That does help, a lot... I was kind of coming to that conclusion after doing my home work with the Rev docs and reading all the unicode entries and testing a number of the onboard rev unicode functions. But it still didn't get me from a to b

Here's the challenge.

If the clipboard from InDesign contains a two byte character and when I paste it into Rev (or BBEdit for that matter) and it appears in Osaka as a Japanese character, I think we know we have a two byte character. Why it looks one way InDesign and another way in Rev ...don't know...

In order to "downsize" that two-byte character to a suitable 0-127 char equivalent string (In this context which is lang:English alpha:Roman, I want ALL text to be super dumb and pass painlessly through any and all future user agents in any hardware/software context) how do I do that?

e.g. our editors use some odd glyph in InDesign and our web guy is repurposing this for the web and he pastes it into my little web pager rev app, and sees wierd characters... In theory, if I knew what the two values were, what I usually do is, in the background, clean it first

put char(26) into tStringToReplace
replace tStringToReplace with quote in tIncomingText

so he never see anything but 1-127 from the start.

So challenge is: find any way to, programatically, identify
a) that an incoming character *is* two-byte and
b) if it is, then to know what it is and replace it with lo-ascii range equivalent.


If it could be translated would it look like char(204,218) or what?
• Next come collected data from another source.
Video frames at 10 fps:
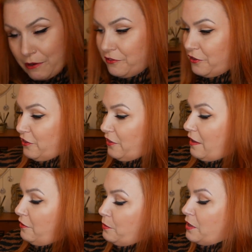refer to
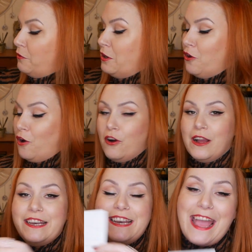that as we go
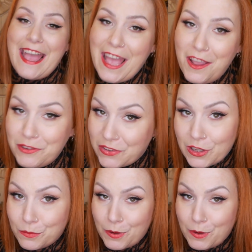along. And in every singleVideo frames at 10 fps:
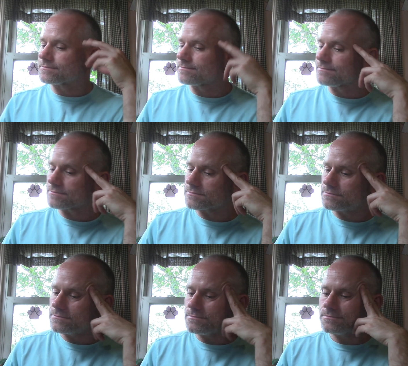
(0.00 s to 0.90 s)

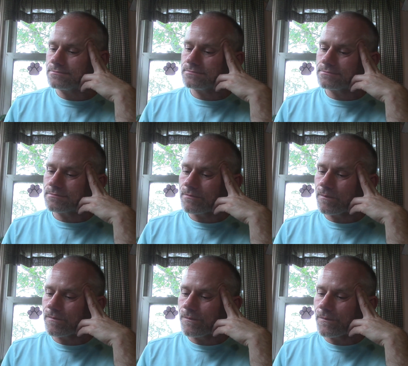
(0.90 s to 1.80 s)

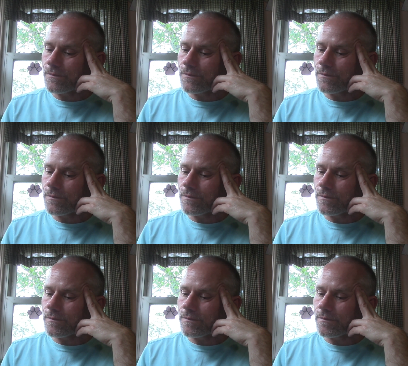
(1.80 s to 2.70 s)

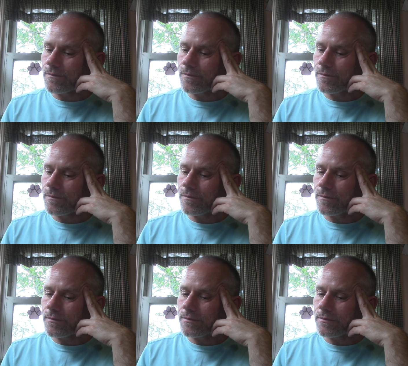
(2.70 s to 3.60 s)

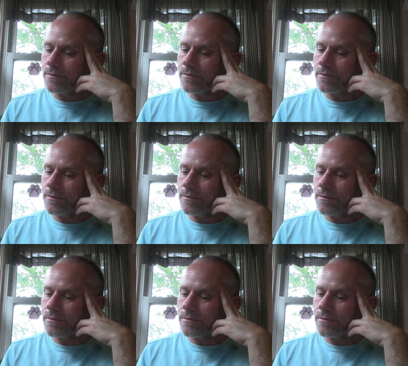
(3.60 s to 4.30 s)
[no speech]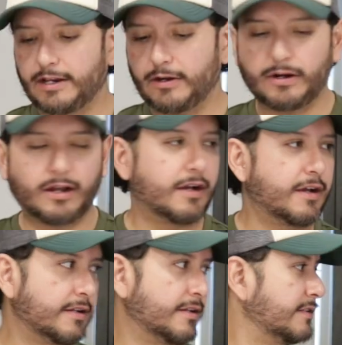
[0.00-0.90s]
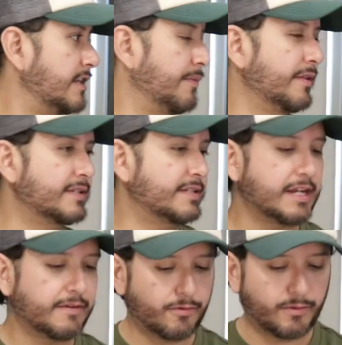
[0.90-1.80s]
there on top of the
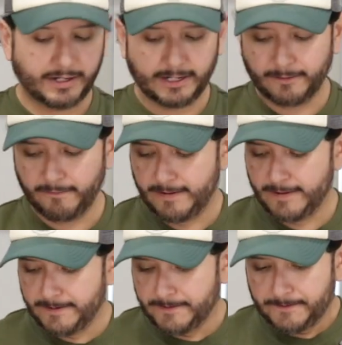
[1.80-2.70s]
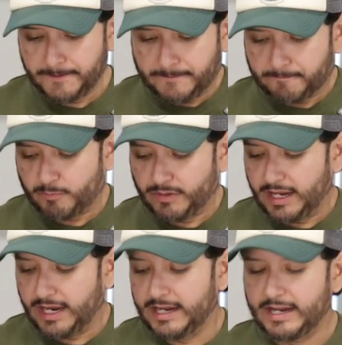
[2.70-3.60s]
sink for right now.
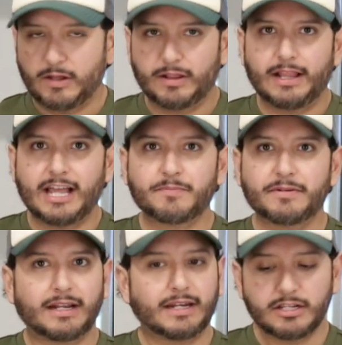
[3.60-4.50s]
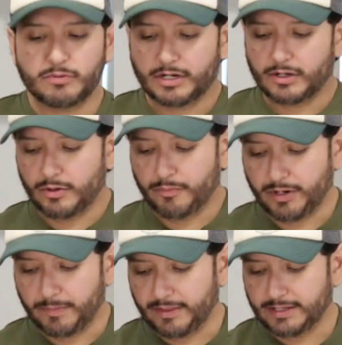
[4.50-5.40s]
And now, last but not least, we're gonna go and
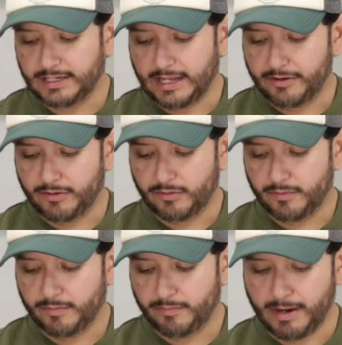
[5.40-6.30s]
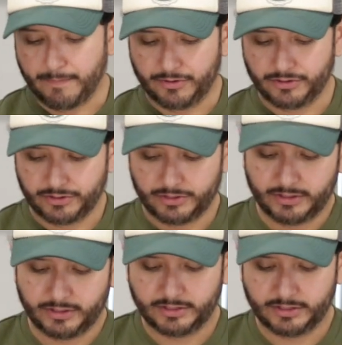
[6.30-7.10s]
prep the serrano peppers.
Then, do you cat the two?

put char(204) & char(218) into tStringToReplace
replace tStringToReplace with "Y"
## where this could be some two-byte character "Y" with marks above it of some kind


I know if I actually paste some wierd string into the script editor, assuming I know for sure what it's equivalent is... this does work:

replace "[paste 2-byte char here]" with "sh"

but, i won't always know what the incoming wierd character is... Also, since examining every single incoming char might slow operations down considerably... I might just let the user fix these manually: so I need at least for the user to be able to select the two-byte character in a rev field and then have a script that will examine the selected chunk and do the necessary replacement. This could work for small articles in our magazine, but I'm about to embark on repurposing 1000 page books from InDesign to web so I'll like to get a better handle on this from inside Rev.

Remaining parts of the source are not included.